The commercial, airing during the priciest TV time of the year, cost an estimated $5 million just to broadcast, according to Andrew Alvarez, an analyst at research firm IBISWorld. The star of the ad was The Cheese Pull.
Getting The Pull exactly right isn’t easy. If the shell isn’t fried the proper 90 seconds or if it sits for more than 15 minutes after cooking, the cheese hardens and won’t be melty enough for a proper stringy bridge between separated pieces. The item was at least partly inspired by stuffed-crust pizzas. Matthews said Taco Bell aims to take advantage of Americans’ expanding love affair with cheese.
“People stopped seeing cheese as an ingredient — cheese really became the center of the plate and a big deal,” Matthews said.
Americans ate about 34.2 pounds per person in 2014, 9.4 percent more than a decade earlier, according to U.S. Department of Agriculture data.
Quesalupa calorie counts: chicken and steak, 440; beef, 460; breakfast sausage, 590.
Ironically, Taco Bell said it’s close to fulfilling its goal for a healthier menu by removing preservatives and fake flavors from 95 percent of its menu. It’s also quietly pushing its lower-calorie Fresco menu, which substitutes pico de gallo for guacamole, sour cream, cheese and any mayonnaise-based sauces.

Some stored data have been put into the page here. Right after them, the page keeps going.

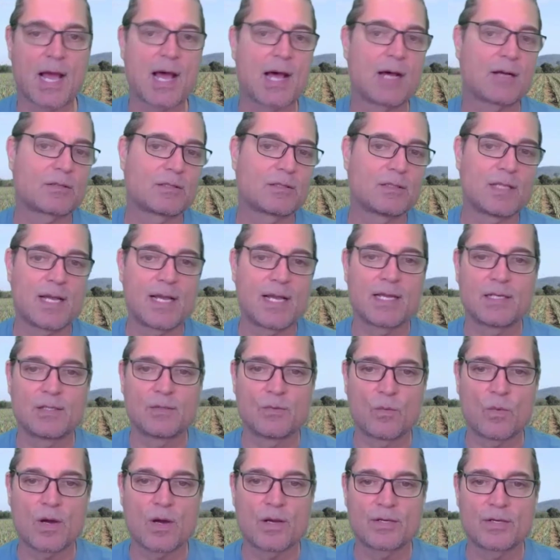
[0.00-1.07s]

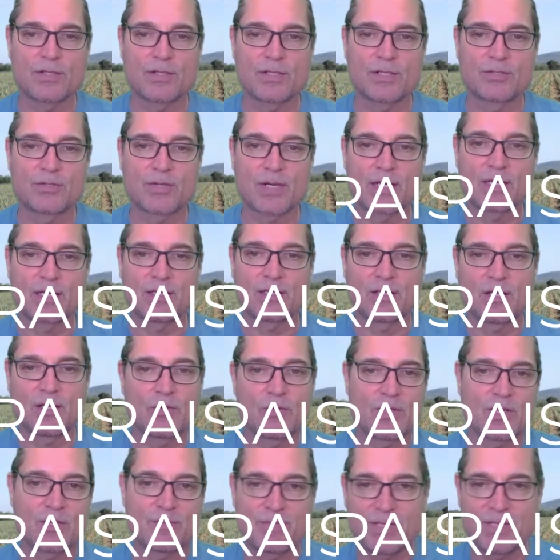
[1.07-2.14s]
alkaline water to try to lower
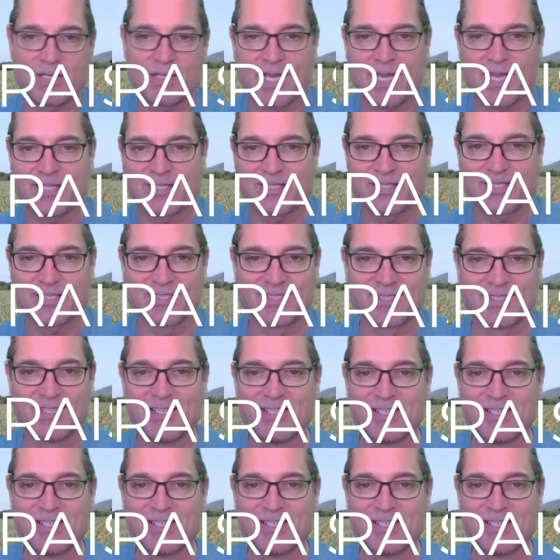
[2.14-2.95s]
the pH, and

In a 2015 survey by Nation’s Restaurant News and WD Partners, Taco Bell ranked last for food quality among limited-service Mexican restaurants, coming in after Del Taco Restaurants and Taco John’s as well as fast-casual rivals Chipotle and Qdoba. It also had the lowest cleanliness and service scores.

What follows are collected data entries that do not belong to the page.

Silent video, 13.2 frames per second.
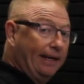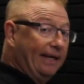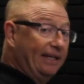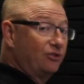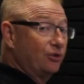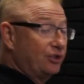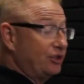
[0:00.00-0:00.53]

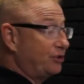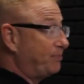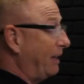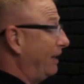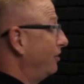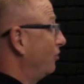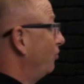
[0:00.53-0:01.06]
Interest is
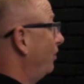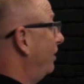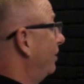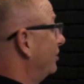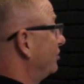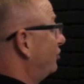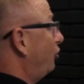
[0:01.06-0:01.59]
paid in
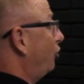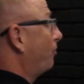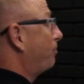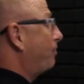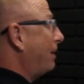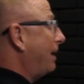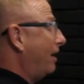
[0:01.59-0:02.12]
arrears. Your
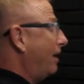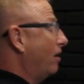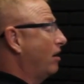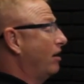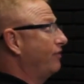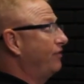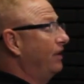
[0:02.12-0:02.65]

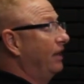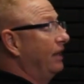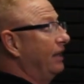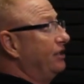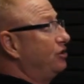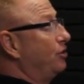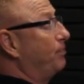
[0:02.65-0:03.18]
payoff
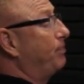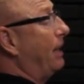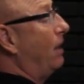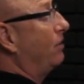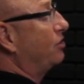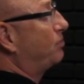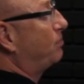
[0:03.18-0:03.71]
is your
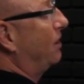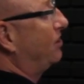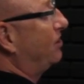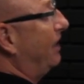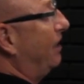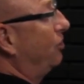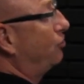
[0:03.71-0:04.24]
balance plus
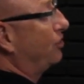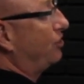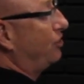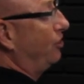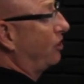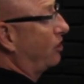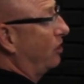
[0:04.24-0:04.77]
the
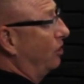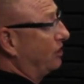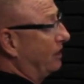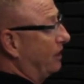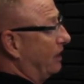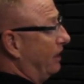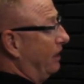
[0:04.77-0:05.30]
interest to your
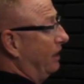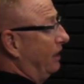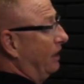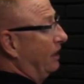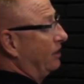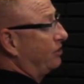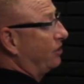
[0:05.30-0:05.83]
closing date.
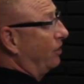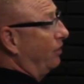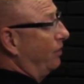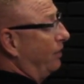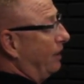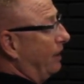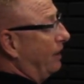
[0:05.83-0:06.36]

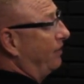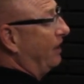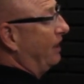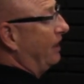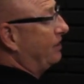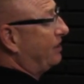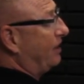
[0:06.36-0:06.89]
So
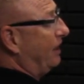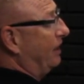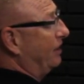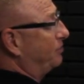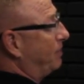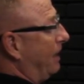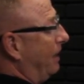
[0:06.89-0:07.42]
this
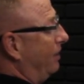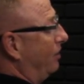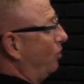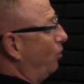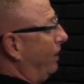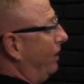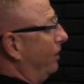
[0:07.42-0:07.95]
is paid in
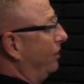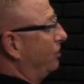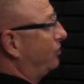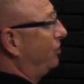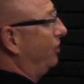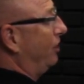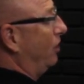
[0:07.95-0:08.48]

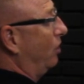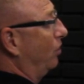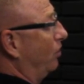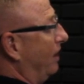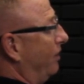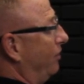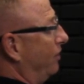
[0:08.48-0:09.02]
arrears to the old
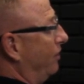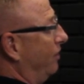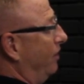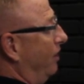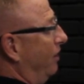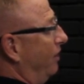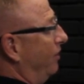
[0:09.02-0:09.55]
lender,
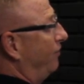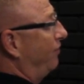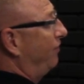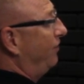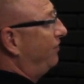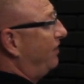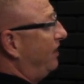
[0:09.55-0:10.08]

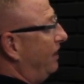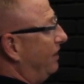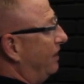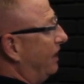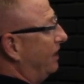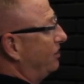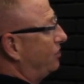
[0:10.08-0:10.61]
15
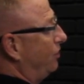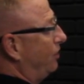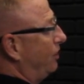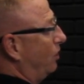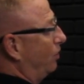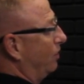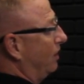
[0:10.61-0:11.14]
days to
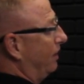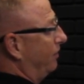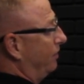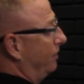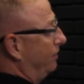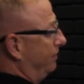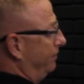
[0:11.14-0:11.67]
the old
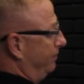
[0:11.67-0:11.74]
lender.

Where it didn’t come in dead last: value and craveability — industry-speak for fatty, salty, sugary food.
“I don’t think Taco Bell is going to Chipotle-style food,” said Peter Saleh, an analyst at BTIG in New York. “The core of what Taco Bell does has to continue to be value, new product news and interesting new items.”

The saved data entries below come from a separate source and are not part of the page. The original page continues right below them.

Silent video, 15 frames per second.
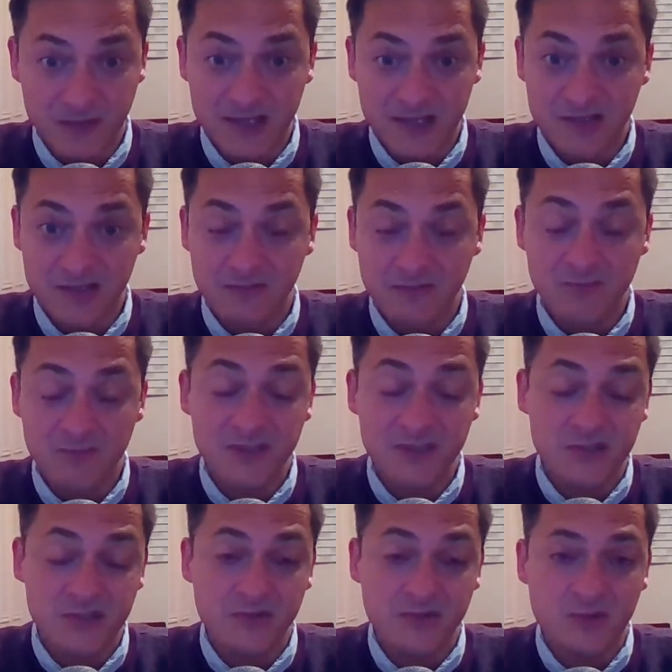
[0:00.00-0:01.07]
So please
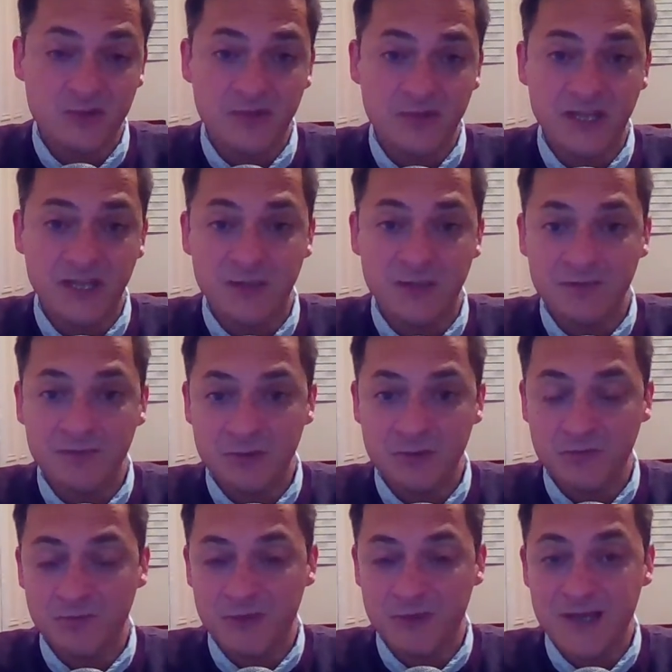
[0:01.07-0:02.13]
do drop me an email, good,
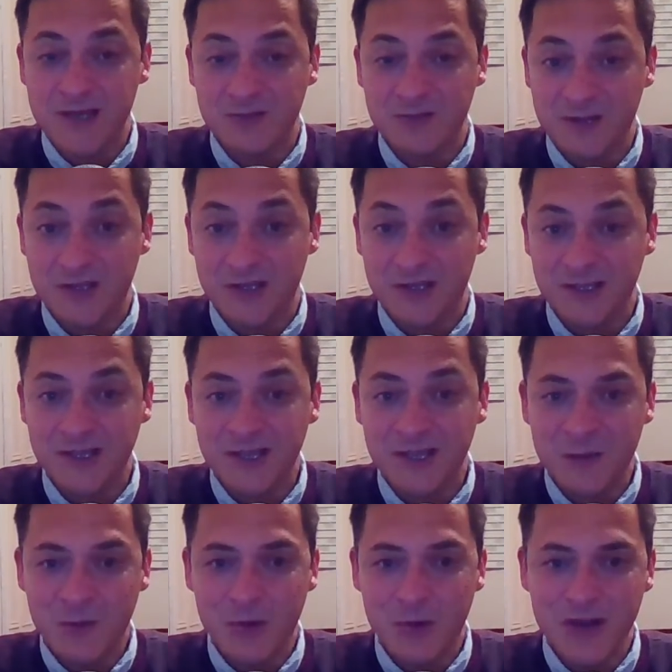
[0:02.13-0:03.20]
bad, or ugly,
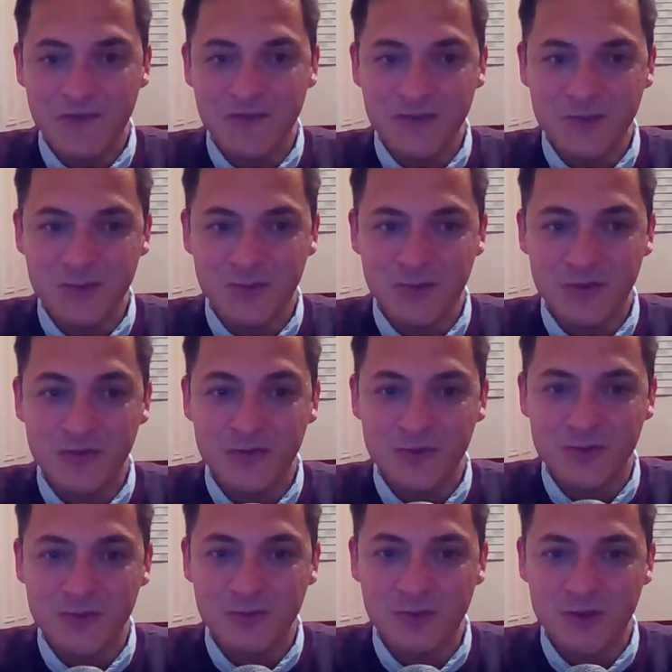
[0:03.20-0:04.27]
whatever your
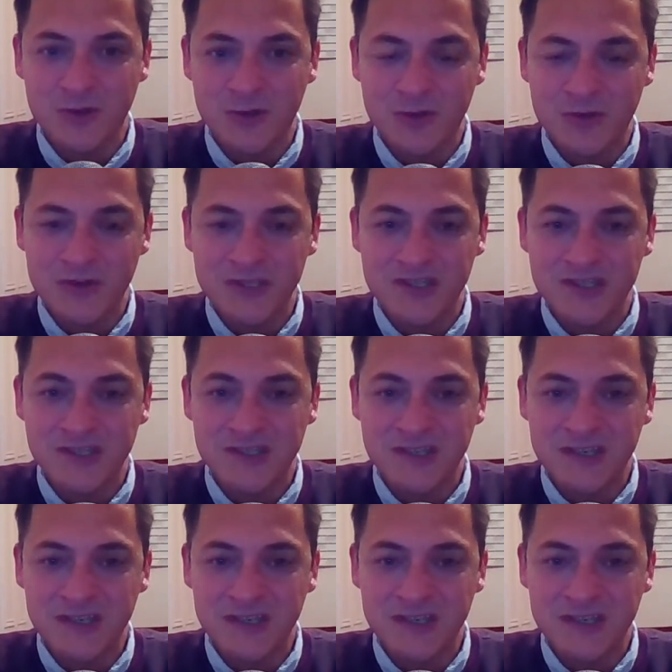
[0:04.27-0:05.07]
thoughts were on this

Back in the Fishbowl, Prince keeps his eyes on the Twitter screen.
The room looks like a 20-something’s dream, with cushy couches and chairs, pop art on the wall and even a cooler stocked with Heineken. Perfect for a key Taco Bell customer — the 25-year-old dude-bro, hankering for a late-night Cheese Pull.
“When you’re 16, you want to be 25, and when you’re 60, you want to be 25,” Prince said. “No matter how old you are, you want to be 25.”
More Quesalupa tweets came across the screen. Prince was watching.